Interview

Entretien avec Patrick Gerschel, philanthrope américain francophile

Patrick Gerschel est philanthrope, américain, francophone et francophile. Il est notamment président de la Winston Churchill Foundation, vice-président du French Institute et trésorier des American Friends of the Louvre. Il livre au Fonds de Dotation Transatlantique une vision aiguisée et critique de la philanthropie - et des stratégies de collecte de fonds - en France et aux États-Unis.

Fonds de Dotation Transatlantique (FDT) : Dans un environnement de taux bas, comment les fondations peuvent-elles encore financer leurs missions ?

Patrick Gerschel : À mon sens, la gestion financière pratiquée dans les institutions à but non lucratif en France est trop timorée. Les objectifs fixés sont 2 ou 3%... en ce moment, aux États-Unis, on vise des taux de 5 à 10%... et j’estime personnellement qu’en deçà de 8% à 12% de rendement, ce n’est pas suffisant. Il faut être ambitieux et savoir prendre des risques pour que les fondations génèrent des revenus et puissent poursuivre leurs missions. Autrement, le marché de la philanthropie restera atone.

FDT : Quand on est un organisme de collecte, que faut-il faire pour attirer et fidéliser les philanthropes ?

Patrick Gerschel : Il faut d’abord comprendre la philosophie de don du philanthrope. Les personnes fortunées sont sollicitées de toutes parts : elles ne soutiendront que les causes qui leur tiennent à cœur. Renseignez-vous bien sur leurs goûts, leurs engagements. Ensuite, il faut pouvoir être très précis quant à l’utilisation qui sera faite de leur don. Il faut leur adresser un reporting d’une excellente qualité (un rapport annuel ne suffit pas). Et ne pas oublier de dire merci ! Cela peut sembler basique, mais on l’oublie souvent.

Le succès dépend aussi largement de « qui » demande. Un philanthrope sera sensible à une sollicitation de la part d’un pair. Aux États-Unis, les boards ont pour mission principale la collecte de fonds. La règle est simple : « give, get, or get out ! ». Je déplore que les conseils d’administration, en France, soient plus honorifiques qu’autre chose.

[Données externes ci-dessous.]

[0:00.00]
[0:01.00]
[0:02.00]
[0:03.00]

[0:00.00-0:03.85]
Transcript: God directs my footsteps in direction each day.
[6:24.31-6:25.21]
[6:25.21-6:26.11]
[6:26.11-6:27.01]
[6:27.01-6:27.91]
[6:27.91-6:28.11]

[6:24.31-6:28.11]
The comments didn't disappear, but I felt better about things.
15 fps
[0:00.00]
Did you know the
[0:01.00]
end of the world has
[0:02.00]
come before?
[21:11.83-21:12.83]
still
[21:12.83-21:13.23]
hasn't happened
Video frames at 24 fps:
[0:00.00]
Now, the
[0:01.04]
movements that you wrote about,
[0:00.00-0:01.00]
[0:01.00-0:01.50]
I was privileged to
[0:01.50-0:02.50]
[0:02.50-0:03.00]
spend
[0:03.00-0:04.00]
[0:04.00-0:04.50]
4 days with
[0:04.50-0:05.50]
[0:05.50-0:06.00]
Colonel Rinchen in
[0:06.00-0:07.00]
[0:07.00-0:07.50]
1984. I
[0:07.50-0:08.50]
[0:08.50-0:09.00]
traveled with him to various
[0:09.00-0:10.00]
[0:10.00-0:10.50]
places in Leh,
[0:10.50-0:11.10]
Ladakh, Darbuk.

FDT : Les motivations pour donner seraient donc différentes en France et aux États-Unis ?

Patrick Gerschel : Oui, absolument ! Les Américains sont un peuple de pionniers. On pratique depuis toujours l’entraide et le soutien financier aux initiatives privées. On donne, bien entendu, par obligation de « rendre à la société » (ou « give, get, or get out ! »), mais aussi pour accroître sa position sociale, le don est très mondain. En France, la tradition jacobine donne l’impression que l’État est seul responsable du secteur à but non lucratif. Si les Français donnent, c’est soit par coup de cœur (à l’art...), soit par proximité (un clocher d’église), soit par peur ou gratitude (l’hôpital, la recherche...). Les Français sont beaucoup plus discrets, ils ont également moins envie de s’afficher. Enfin, n’oublions pas qu’aux États-Unis, il n’y a pas de réserve héréditaire : on peut tout léguer à une fondation. En France, ce n’est pas le cas, les héritiers sont protégés. Cela change la façon dont on donne (et les montants).

FDT : la philanthropie est-elle une affaire de famille ?

Patrick Gerschel : Non, pas pour moi. Je crois qu’il faut que chacun puisse construire sa générosité comme il l’entend. Dans ma famille, par exemple, nous avons hérité de la fondation de mon grand-père : nous ne nous sentions pas concernés par les mêmes causes que lui, les époques et les urgences évoluent... nous avons donc dissous cette fondation pour en recréer autant qu’il y avait de petits-enfants. On ne peut pas forcer la générosité de ses enfants... en revanche on doit les éduquer au don, et c’est toute la communauté qui porte ce message (dans les écoles, les hôpitaux, les centres de loisirs, les musées... on nous rappelle sans cesse qu’il faut contribuer).